- Education: Carnegie Mellon University, Ph.D.
- Known for: Quantitative research; investment modelling
- Scientific career
- Fields: Economics; Mathematics; Finance; Investment strategies
- Thesis: Testing Continuous Time Models of the Term Structure of Interest Rates (1990)

= Steven L. Heston =

American mathematician, economist, and financier

Steven "Steve" L. Heston is an American mathematician, economist, and financier. He's also prominently active in the field of gambling-related research, where he sometimes uses the pen name Kim Lee.

==Education==
Heston studied Mathematics and Economics at the University of Maryland, where he obtained his B.S. In 1985, he completed his M.B.A. studies in Industrial Administration at the Carnegie Mellon University's Graduate School of Industrial Administration. From the same university, Carnegie Mellon, in 1987, he received his M.S. in Finance and in 1990 his Ph.D.

==Academic career==
Heston was at the Yale School of Organization and Management from 1989 until 1993, a Visiting Assistant Professor of Finance at the Columbia Business School until 1994, and Assistant Professor of Finance at the Washington University in St. Louis until 1998.
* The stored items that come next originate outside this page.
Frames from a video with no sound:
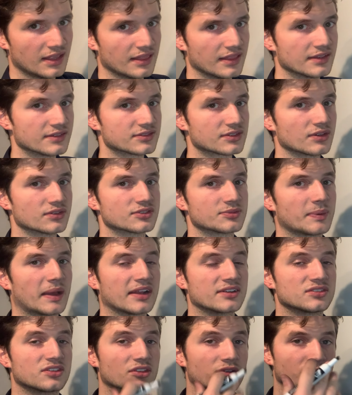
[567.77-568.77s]
This goes
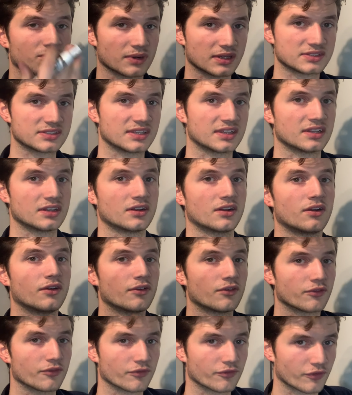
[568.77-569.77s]
back to the written,
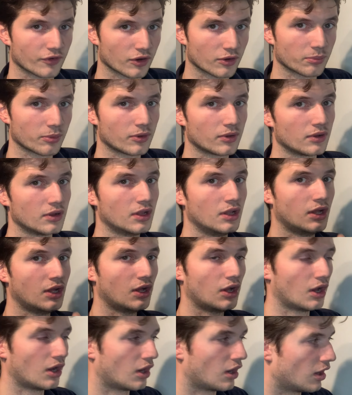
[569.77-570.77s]
verbal,
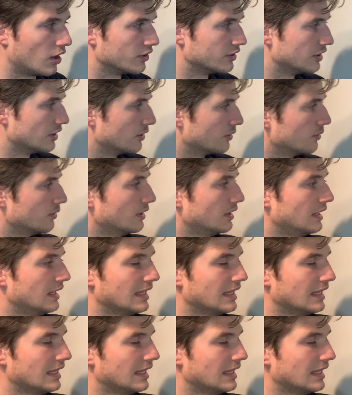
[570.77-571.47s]
audio.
Heston is currently, and since 2002, Professor of Finance at Robert H. Smith School of Business at University of Maryland, College Park.

==Career in finance==
Heston is known for analyzing options with stochastic volatility.
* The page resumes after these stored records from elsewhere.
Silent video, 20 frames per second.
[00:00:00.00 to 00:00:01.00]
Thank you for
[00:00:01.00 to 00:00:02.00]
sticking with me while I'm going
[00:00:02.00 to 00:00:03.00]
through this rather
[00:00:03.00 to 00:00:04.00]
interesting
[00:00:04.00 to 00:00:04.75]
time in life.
From 1998 to 2002, Heston worked as Vice President of U.S. Arbitrage and also of Quantitative Equities, in Goldman Sachs, New York.

Heston is the originator of the eponymous Heston model, a mathematical formulation describing the evolution of an underlying asset's volatility.
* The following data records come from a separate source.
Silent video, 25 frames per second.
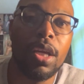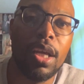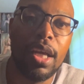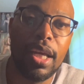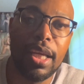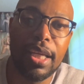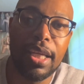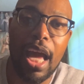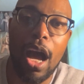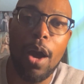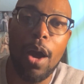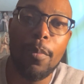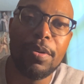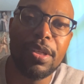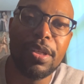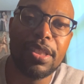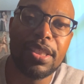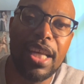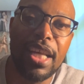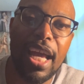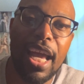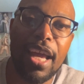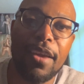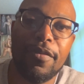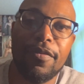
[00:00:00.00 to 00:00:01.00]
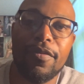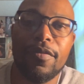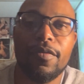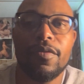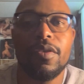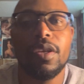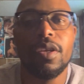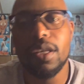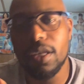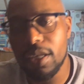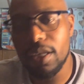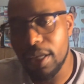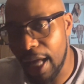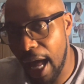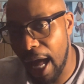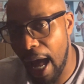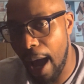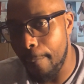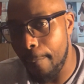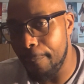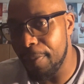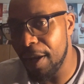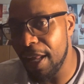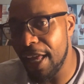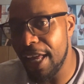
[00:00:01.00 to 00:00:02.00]
Y'all be safe.
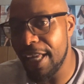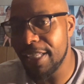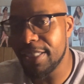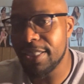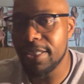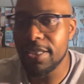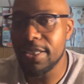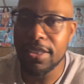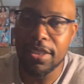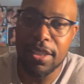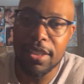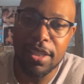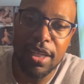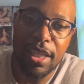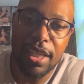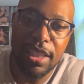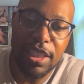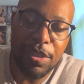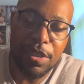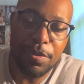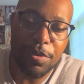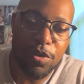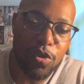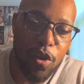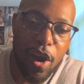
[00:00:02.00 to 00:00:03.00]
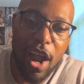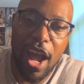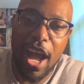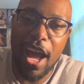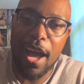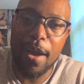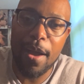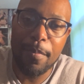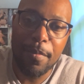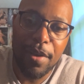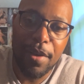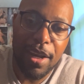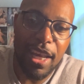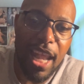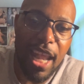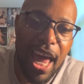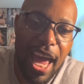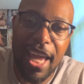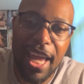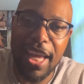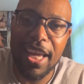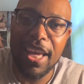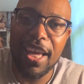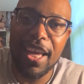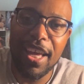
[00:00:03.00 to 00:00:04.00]
God bless. Subscribe,
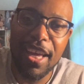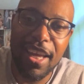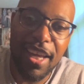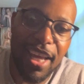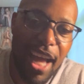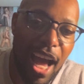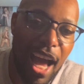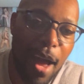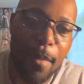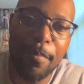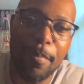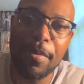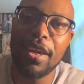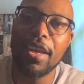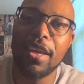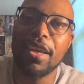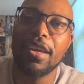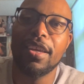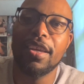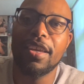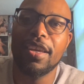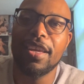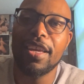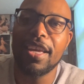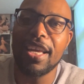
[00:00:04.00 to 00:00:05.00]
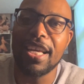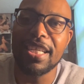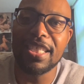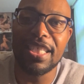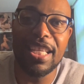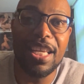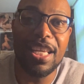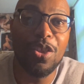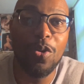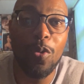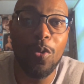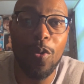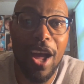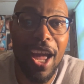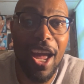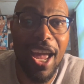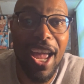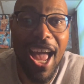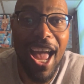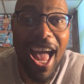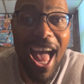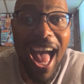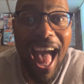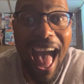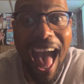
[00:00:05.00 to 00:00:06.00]
like, comment, because either way,
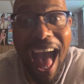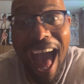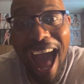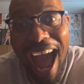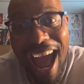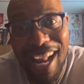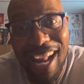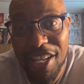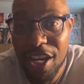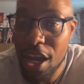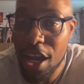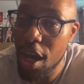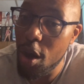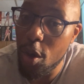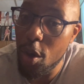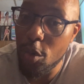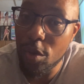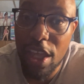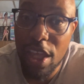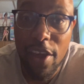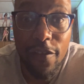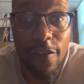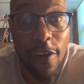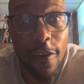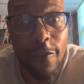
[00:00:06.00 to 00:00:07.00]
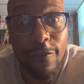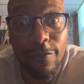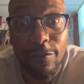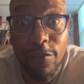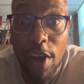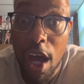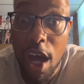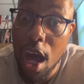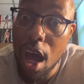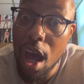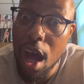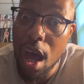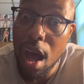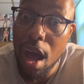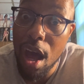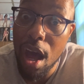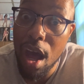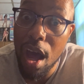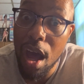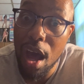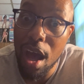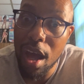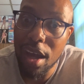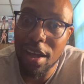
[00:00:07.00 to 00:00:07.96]
I don't give a fuck.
== Gambling-related research ==
Heston, under his own name or the pen name "Kim Lee," has written extensively on issues related to the games of poker and casino blackjack, and gambling-related issues, in general. He is also active in online message boards on issues related to the mathematics of gambling.

Heston is the author of numerous articles and texts on the game of blackjack, often participating in teams' strategy formulation, on issues ranging from simple card counting and bankroll management to more advanced advantage-techniques.

Heston is co-author of two highly praised books on tournament poker: Along with Blair Rodman and Lee Nelson, of Kill Phil, and, with Lee Nelson and professional poker tournament player Tysen Streib, of the subsequent Kill Everyone. The titles are a word play combining the title of the Quentin Tarantino movie Kill Bill and the name of Phil Hellmuth, professional poker player and winner of multiple tournaments, with a significant number of WSOP bracelets.